Coding Conventions

User and contributor documentation
Contributor documentation

User and contributor documentation

This page summarises the coding conventions used in CoCoALib. This document is useful primarily to contributors, but some users may find it handy too. As the name suggests, these are merely guidelines; they are not hard and fast rules. Nevertheless, you should violate these guidelines only if you have genuinely good cause. We would also be happy to receive notification about parts of CoCoALib which do not adhere to the guidelines.

We expect these guidelines to evolve slowly with time as experience grows.

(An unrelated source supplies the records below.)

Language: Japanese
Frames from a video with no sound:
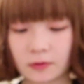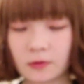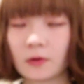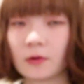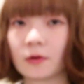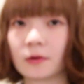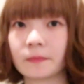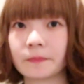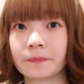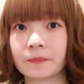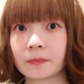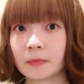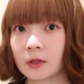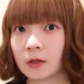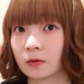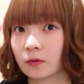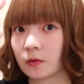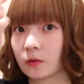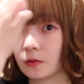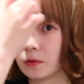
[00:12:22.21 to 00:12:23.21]
を
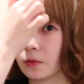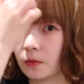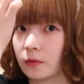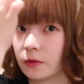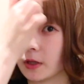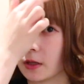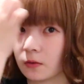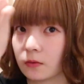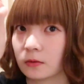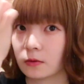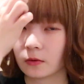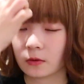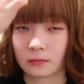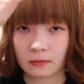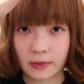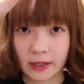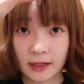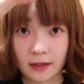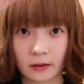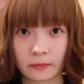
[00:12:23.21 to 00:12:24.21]
このおでこの
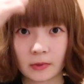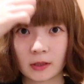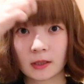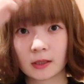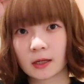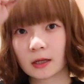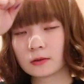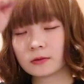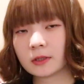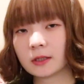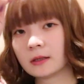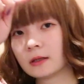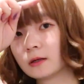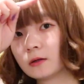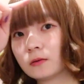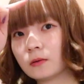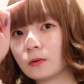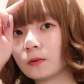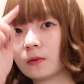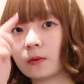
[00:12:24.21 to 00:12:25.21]
前髪で隠れて
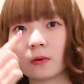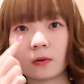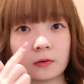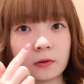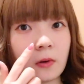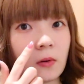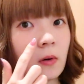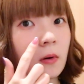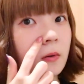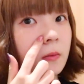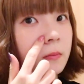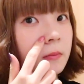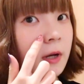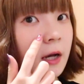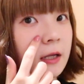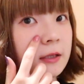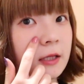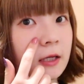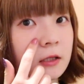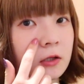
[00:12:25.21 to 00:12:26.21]
るところと
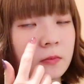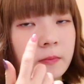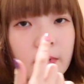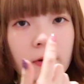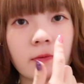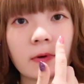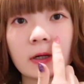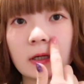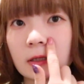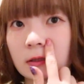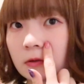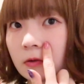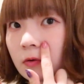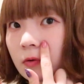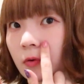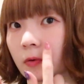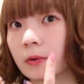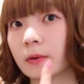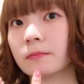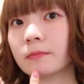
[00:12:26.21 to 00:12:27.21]
鼻の周り
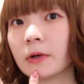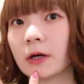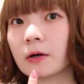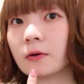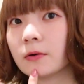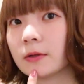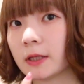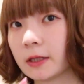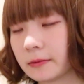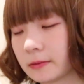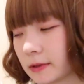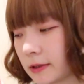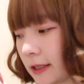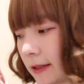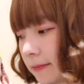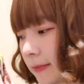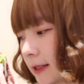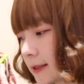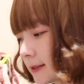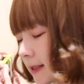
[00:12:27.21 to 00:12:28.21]
と顎に塗り
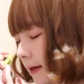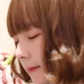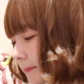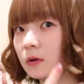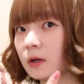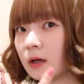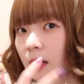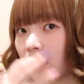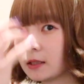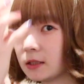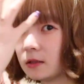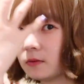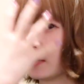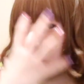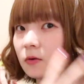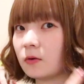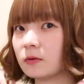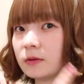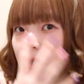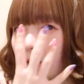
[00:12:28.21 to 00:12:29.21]
ました汗は
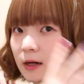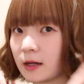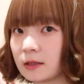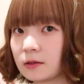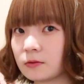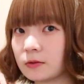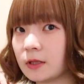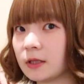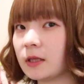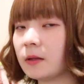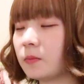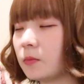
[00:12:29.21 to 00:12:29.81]
こうだらっと出て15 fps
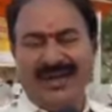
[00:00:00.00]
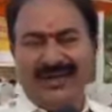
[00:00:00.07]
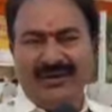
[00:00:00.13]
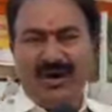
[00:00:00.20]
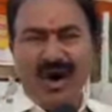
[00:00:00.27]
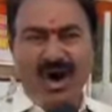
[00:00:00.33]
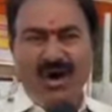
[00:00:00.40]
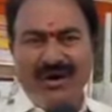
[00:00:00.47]
ఈ
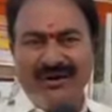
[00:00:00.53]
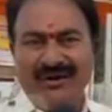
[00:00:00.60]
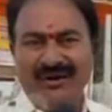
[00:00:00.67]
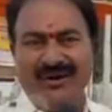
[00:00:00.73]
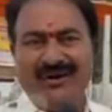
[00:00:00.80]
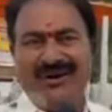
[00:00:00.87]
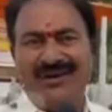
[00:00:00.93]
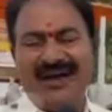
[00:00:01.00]
గోను
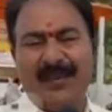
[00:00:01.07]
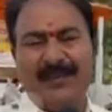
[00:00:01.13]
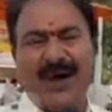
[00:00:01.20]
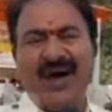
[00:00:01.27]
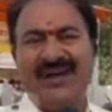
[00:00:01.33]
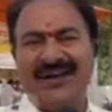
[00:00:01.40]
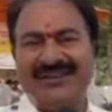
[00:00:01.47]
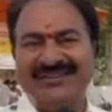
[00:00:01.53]

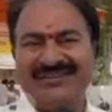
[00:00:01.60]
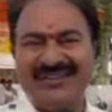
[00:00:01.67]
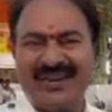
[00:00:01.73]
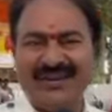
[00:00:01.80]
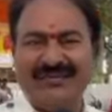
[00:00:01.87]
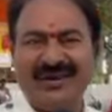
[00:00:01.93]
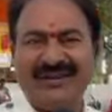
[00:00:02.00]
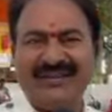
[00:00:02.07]
అపహరించి
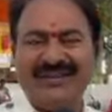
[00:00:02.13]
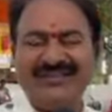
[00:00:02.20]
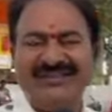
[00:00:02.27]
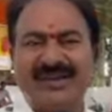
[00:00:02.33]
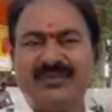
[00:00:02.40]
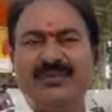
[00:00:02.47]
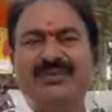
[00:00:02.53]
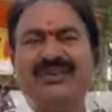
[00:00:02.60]

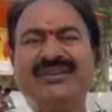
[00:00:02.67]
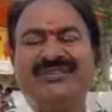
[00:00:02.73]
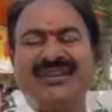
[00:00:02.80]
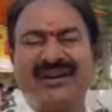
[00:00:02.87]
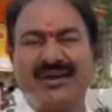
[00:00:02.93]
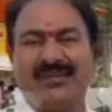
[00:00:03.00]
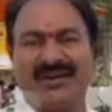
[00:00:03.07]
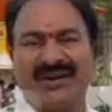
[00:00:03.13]
వధించి
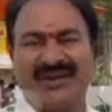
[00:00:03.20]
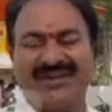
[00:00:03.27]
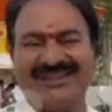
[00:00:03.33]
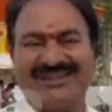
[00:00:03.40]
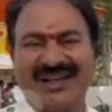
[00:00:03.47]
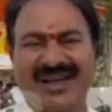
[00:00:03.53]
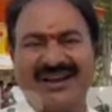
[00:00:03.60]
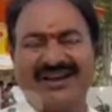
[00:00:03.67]
భుజించడం అనేది
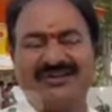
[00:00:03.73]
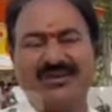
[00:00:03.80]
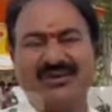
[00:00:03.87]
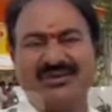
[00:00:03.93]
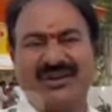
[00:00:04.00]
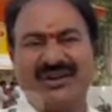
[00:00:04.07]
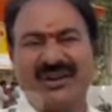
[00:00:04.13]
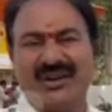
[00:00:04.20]
చాలా
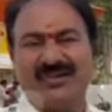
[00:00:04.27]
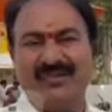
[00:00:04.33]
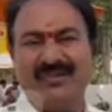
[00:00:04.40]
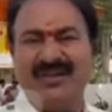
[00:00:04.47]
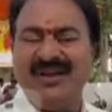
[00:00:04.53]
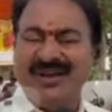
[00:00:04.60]
శోచనీయం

Before presenting the guidelines I mention some useful books. The first is practically a sine qua non for the C++ library: The C++ Standard Library by Josuttis which contains essential documentation for the C++ library. Unless you already have quite a lot of experience in C++, you should read the excellent books by Scott Meyers: Effective C++ (the new version), and Effective STL. Another book offering useful guidance is C++ Coding Standards by Alexandrescu and Sutter; it is a good starting point for setting coding standards.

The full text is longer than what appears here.